The "when" is still a mystery. Technically, all player contracts either roll over to the 2020-21 season or expire outright as of July. Under the circumstances, the NBA and the players union are likely to work together to find a solution, even if that means pushing that rollover date to the fall.
Whatever income is lost by the league, roughly 50 percent will be passed on to the players. That loss will undoubtedly impact next year's salary cap, which was last projected by the NBA to reach $115 million.
That number will drop for next season and subsequent years, although the league and union can agree to some form of cap smoothing to make the decline less of a shock to the system. The NBPA rejected cap smoothing before the 2016-17 season, when the league's current television deal kicked in. It refused to accept a lower salary cap than the system dictated, with a subsequent balloon payment to the union after the season.
Instead, the cap jumped $24 million, enabling the Golden State Warriors to sign Kevin Durant but also leading to many oversized, regrettable contracts (like Luol Deng, Joakim Noah, Ian Mahinmi, Timofey Mozgov, etc.). Looking ahead, the union may need an about-face on cap smoothing when confronted with what could be a $95 million cap next season, or even $75 million in the worst circumstance.
Pushing back the conclusion of the current campaign could delay the start of next season. Perhaps now is the time, given the league and union will need to negotiate their way out of the existing crisis, for more fundamental change to the league.

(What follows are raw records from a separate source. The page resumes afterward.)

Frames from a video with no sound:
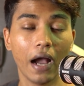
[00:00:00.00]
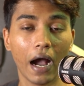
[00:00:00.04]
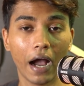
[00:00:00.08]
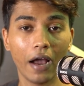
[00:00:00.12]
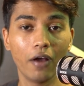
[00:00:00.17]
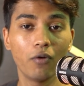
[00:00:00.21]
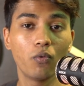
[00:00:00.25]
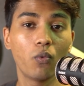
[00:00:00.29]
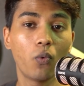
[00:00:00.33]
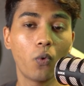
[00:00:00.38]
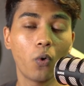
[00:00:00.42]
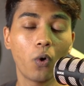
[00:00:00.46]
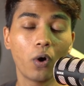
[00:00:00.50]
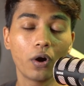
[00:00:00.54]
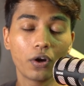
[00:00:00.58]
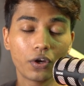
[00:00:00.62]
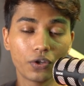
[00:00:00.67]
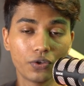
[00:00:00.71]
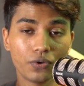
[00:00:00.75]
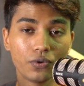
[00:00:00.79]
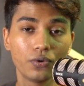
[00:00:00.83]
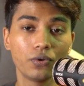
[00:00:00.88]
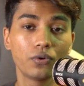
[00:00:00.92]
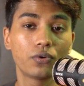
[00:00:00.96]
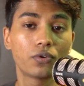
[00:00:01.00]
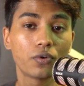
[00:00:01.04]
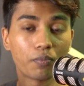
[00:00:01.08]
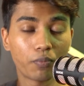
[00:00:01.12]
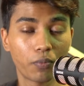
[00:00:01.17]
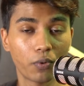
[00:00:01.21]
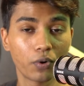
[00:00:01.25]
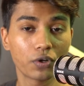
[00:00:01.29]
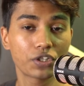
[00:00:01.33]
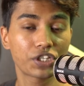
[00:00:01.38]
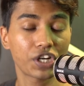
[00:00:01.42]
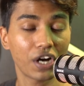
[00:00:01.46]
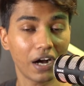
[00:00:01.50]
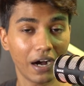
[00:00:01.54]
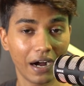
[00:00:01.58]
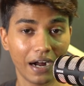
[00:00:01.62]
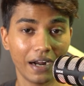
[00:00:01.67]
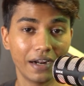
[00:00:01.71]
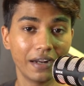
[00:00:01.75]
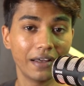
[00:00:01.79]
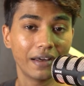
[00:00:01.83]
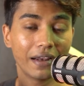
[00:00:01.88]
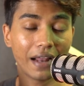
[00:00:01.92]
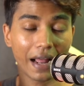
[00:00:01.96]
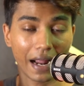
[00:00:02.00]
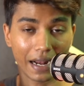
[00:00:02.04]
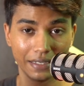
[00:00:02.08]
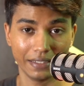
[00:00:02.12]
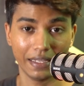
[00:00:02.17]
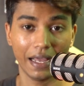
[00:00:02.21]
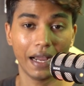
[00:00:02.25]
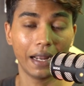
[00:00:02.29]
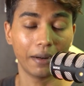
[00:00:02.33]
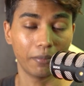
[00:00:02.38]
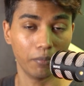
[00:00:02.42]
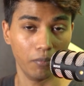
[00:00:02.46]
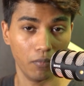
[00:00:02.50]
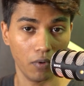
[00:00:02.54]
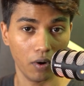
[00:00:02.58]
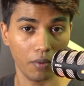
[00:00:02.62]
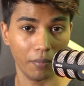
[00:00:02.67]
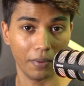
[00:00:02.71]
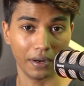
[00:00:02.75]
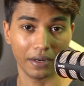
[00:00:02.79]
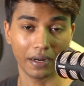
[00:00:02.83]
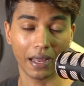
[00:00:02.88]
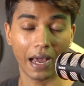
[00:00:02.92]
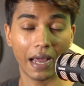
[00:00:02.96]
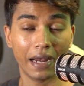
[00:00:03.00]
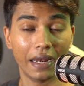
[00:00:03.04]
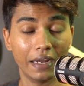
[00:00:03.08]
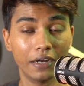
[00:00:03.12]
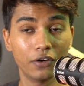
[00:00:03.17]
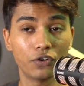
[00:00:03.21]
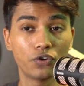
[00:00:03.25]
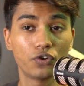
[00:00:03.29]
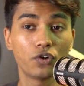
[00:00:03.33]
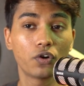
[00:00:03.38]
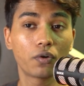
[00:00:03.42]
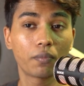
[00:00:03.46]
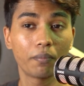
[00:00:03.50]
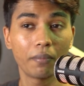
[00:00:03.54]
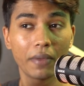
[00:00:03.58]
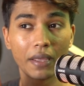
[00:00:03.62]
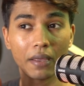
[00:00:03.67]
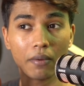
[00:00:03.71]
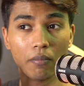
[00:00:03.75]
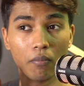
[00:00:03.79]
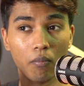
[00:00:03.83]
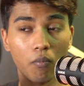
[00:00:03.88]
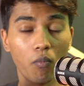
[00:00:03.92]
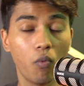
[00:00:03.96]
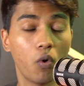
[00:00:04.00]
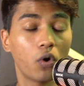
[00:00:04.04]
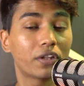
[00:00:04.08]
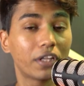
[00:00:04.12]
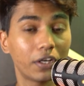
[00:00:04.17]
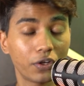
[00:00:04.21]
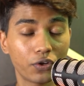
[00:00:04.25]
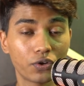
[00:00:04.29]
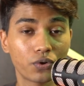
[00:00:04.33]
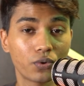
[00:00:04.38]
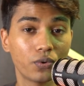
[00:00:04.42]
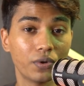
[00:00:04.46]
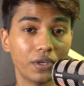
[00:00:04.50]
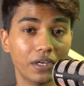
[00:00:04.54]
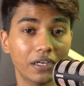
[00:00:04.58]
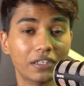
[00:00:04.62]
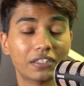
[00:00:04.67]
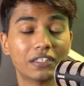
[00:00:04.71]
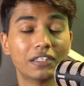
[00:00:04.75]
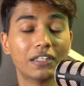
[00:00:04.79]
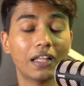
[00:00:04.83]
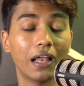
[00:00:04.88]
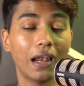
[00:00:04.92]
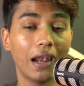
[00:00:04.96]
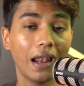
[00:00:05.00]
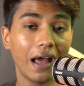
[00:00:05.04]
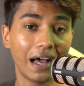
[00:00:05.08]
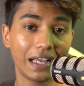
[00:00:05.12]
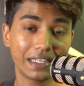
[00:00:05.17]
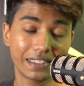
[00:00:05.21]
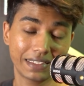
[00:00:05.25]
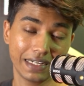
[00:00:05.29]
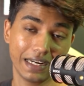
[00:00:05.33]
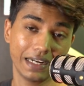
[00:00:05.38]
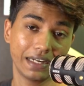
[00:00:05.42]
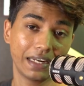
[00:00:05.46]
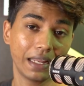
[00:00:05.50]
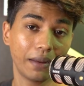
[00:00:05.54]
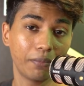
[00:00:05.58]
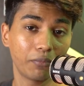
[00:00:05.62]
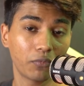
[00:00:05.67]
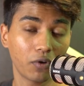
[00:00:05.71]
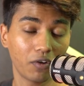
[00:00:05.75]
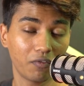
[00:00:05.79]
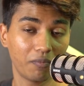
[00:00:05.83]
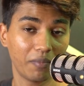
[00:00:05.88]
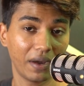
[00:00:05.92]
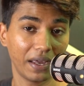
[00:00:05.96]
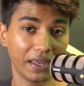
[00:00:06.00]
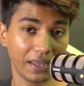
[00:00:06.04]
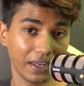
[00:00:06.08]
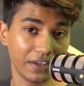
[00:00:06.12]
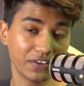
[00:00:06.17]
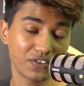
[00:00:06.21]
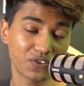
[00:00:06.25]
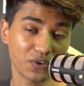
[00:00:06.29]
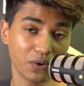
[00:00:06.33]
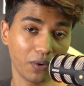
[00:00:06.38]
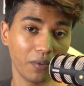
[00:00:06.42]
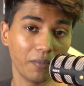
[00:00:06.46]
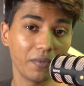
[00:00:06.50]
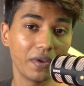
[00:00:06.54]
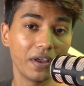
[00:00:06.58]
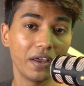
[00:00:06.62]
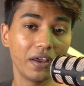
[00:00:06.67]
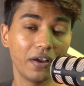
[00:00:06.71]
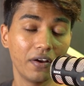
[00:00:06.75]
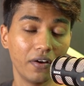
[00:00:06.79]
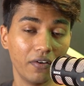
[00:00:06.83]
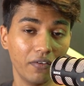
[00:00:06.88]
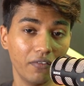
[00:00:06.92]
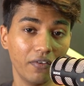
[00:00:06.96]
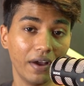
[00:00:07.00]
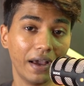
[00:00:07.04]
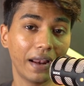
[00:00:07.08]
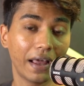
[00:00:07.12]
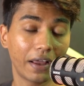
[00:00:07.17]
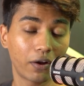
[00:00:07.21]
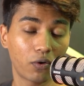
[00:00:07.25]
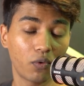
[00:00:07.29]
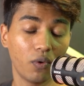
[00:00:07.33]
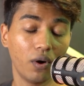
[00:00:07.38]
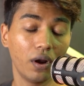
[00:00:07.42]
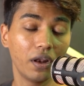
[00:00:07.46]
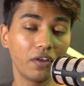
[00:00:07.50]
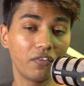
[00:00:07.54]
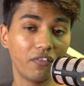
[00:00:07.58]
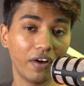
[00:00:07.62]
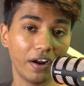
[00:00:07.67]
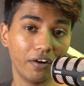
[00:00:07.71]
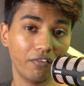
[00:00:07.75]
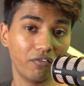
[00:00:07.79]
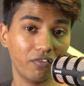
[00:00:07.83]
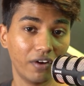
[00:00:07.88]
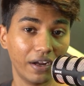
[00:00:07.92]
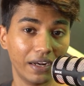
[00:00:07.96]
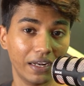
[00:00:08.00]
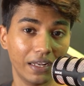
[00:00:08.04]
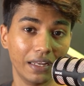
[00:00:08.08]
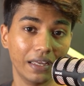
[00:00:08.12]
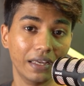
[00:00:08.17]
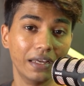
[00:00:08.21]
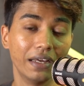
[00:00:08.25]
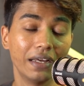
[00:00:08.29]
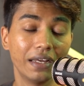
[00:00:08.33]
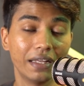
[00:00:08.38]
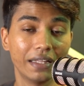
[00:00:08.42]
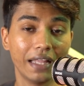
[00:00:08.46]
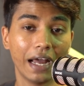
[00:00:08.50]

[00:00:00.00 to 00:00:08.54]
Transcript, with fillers: I want you to push harder at that moment. And it took me more than two years in the last attempt of my ISRO where I qualified finally.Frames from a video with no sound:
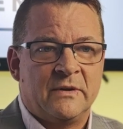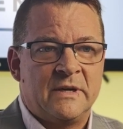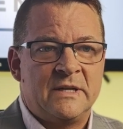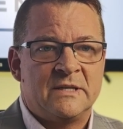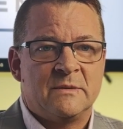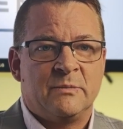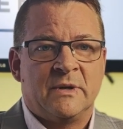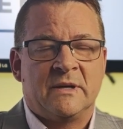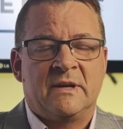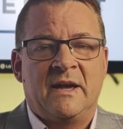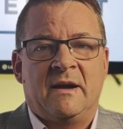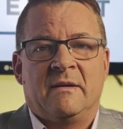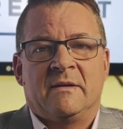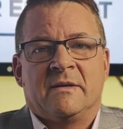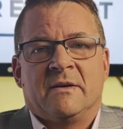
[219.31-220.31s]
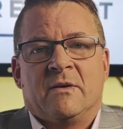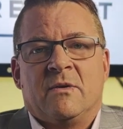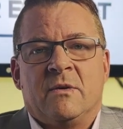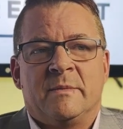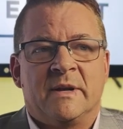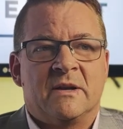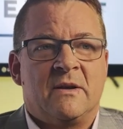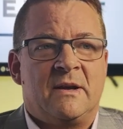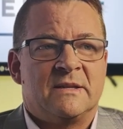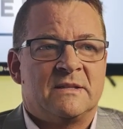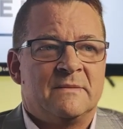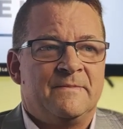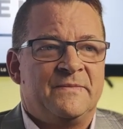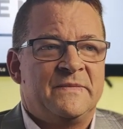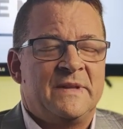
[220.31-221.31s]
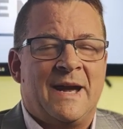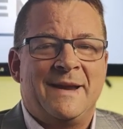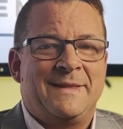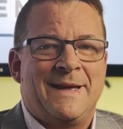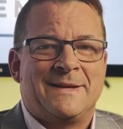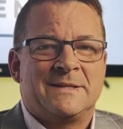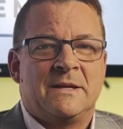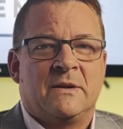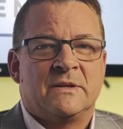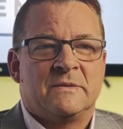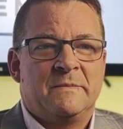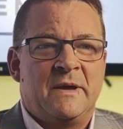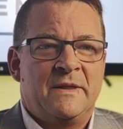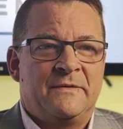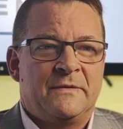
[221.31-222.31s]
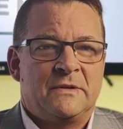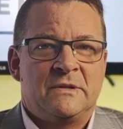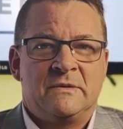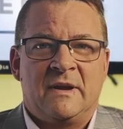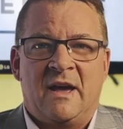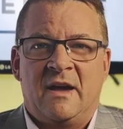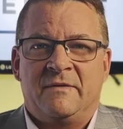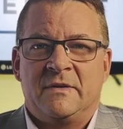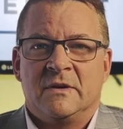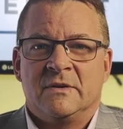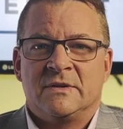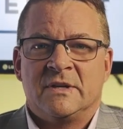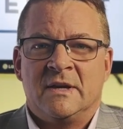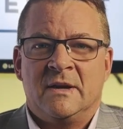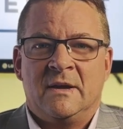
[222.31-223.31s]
needs to bring care into their home and it costs them $9,000 a month for 2.5 years?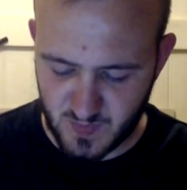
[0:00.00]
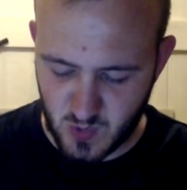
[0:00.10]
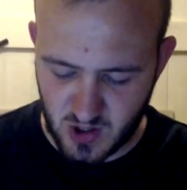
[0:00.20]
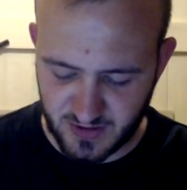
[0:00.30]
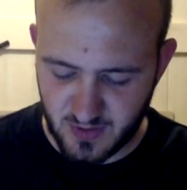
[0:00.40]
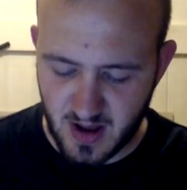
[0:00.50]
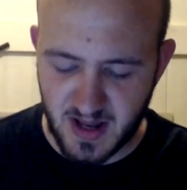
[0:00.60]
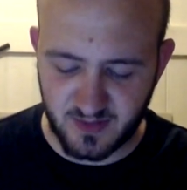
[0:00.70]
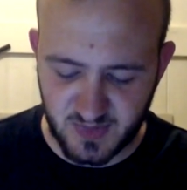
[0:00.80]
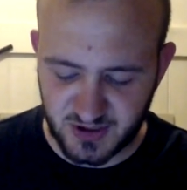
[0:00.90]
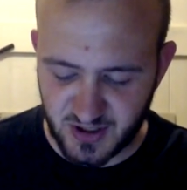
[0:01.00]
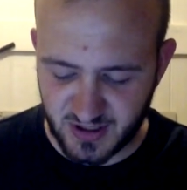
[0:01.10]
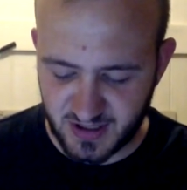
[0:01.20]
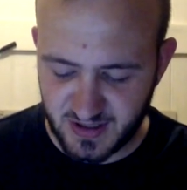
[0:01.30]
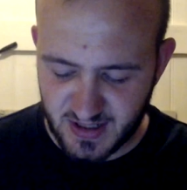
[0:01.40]
What are you? Another
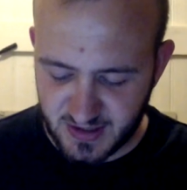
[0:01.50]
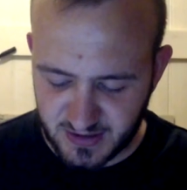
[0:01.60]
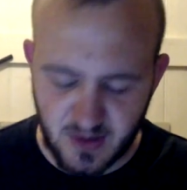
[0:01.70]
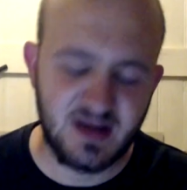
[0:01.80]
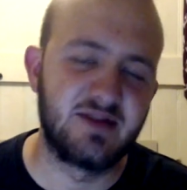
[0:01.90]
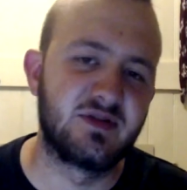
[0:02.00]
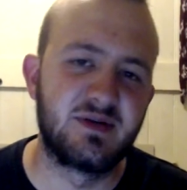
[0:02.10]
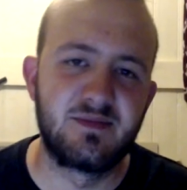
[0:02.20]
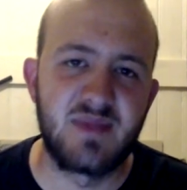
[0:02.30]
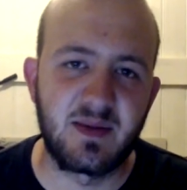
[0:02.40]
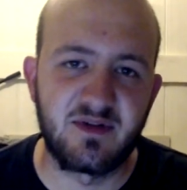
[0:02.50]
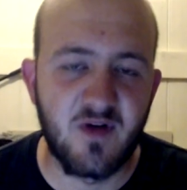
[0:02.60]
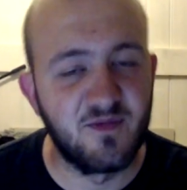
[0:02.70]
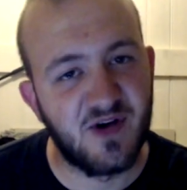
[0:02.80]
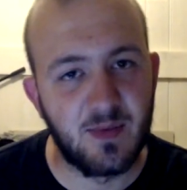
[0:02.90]
Majunga. Don't even make my
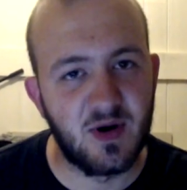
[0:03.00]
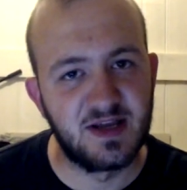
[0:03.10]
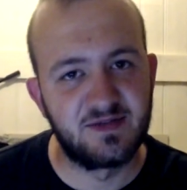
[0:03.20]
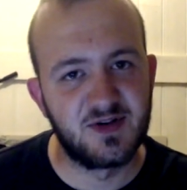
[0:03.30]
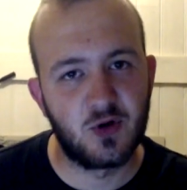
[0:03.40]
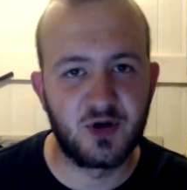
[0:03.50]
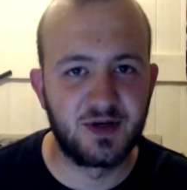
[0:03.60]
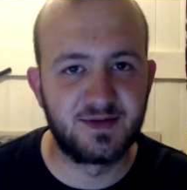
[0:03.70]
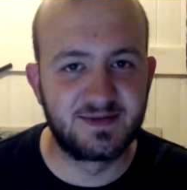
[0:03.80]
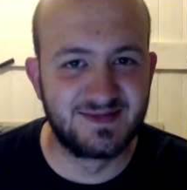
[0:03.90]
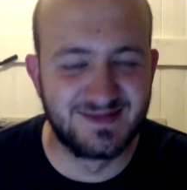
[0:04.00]
phone vibrate if you're not good.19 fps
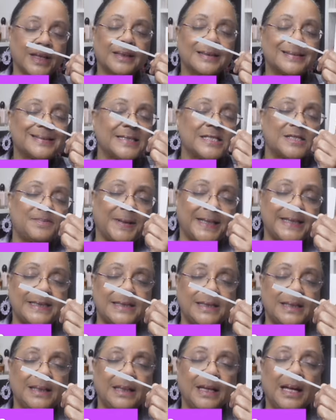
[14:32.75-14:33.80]
This is
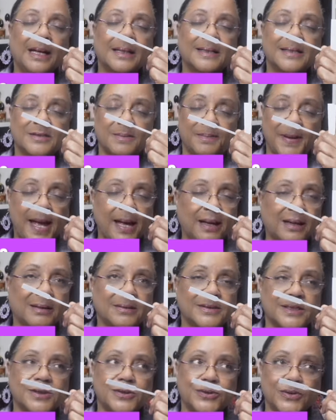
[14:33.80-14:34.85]
spicy. The tobacco
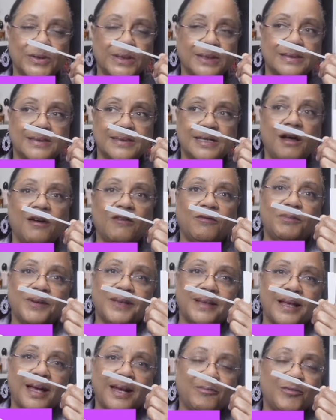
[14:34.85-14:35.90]
is asserting itself,
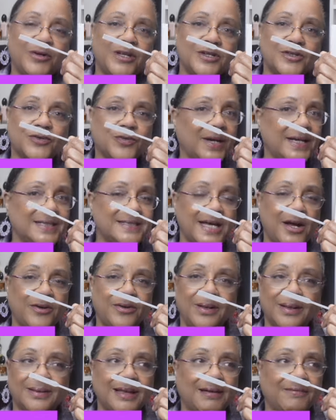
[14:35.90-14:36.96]
but then when it dries down,
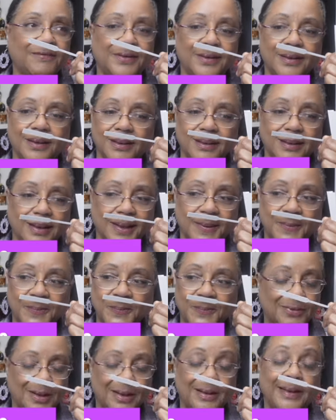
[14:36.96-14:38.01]
you get that vanilla.
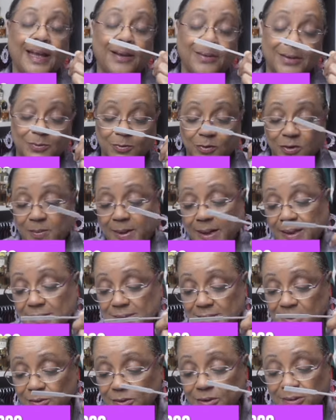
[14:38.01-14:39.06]
Now, this one you may
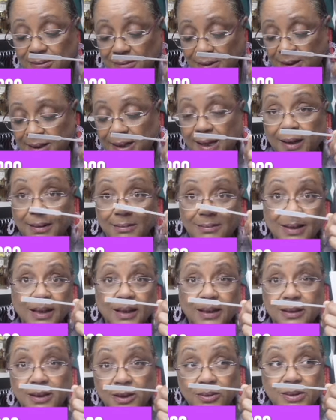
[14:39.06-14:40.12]
consider again
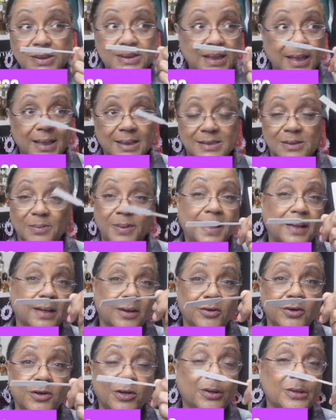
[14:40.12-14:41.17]
unisex, depending
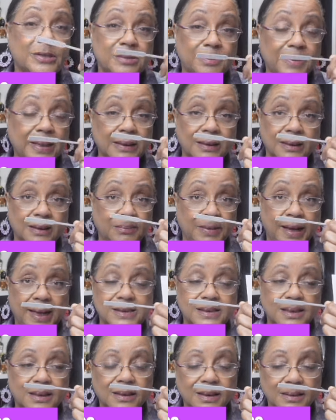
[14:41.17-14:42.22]
on your nose. It may lean
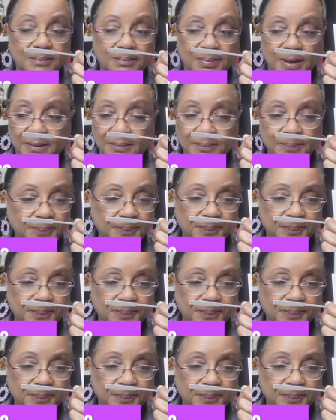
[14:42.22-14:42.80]
masculine, but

In early March, Atlanta Hawks CEO Steve Koonin suggested at the MIT Sloan Sports Analytics Conference in Boston that the league push its entire schedule back, operating from December to August instead of October to June. Koonin said the NBA doesn't need to be competing with the NFL and should instead take advantage of the available time over the summer for games.
That would probably mean pushing the draft back, along with free agency and summer league. The panel was discussing theoretical fixes to the NBA, but Koonin's idea may be happening organically by circumstance. The global pandemic may usher in sweeping reform to the NBA schedule—certainly in the short term, and maybe it spurs on fundamental change.
The priority before the league can return to some version of normal is health. The finances pale in comparison to player, team and public safety. When it's right to do so, the NBA and NBPA (along with the broadcast partners and, to an extent, the arena operators) need to work in concert to make it happen.
Silver wasn't prepared to say what form the resolution will take. How could he? The world is searching for answers on much broader issues. But the NBA's return would be a welcome distraction for the millions cooped up in their homes.
Hopefully there's a pathway that opens for the embattled 2019-20 season to be completed in some form or another.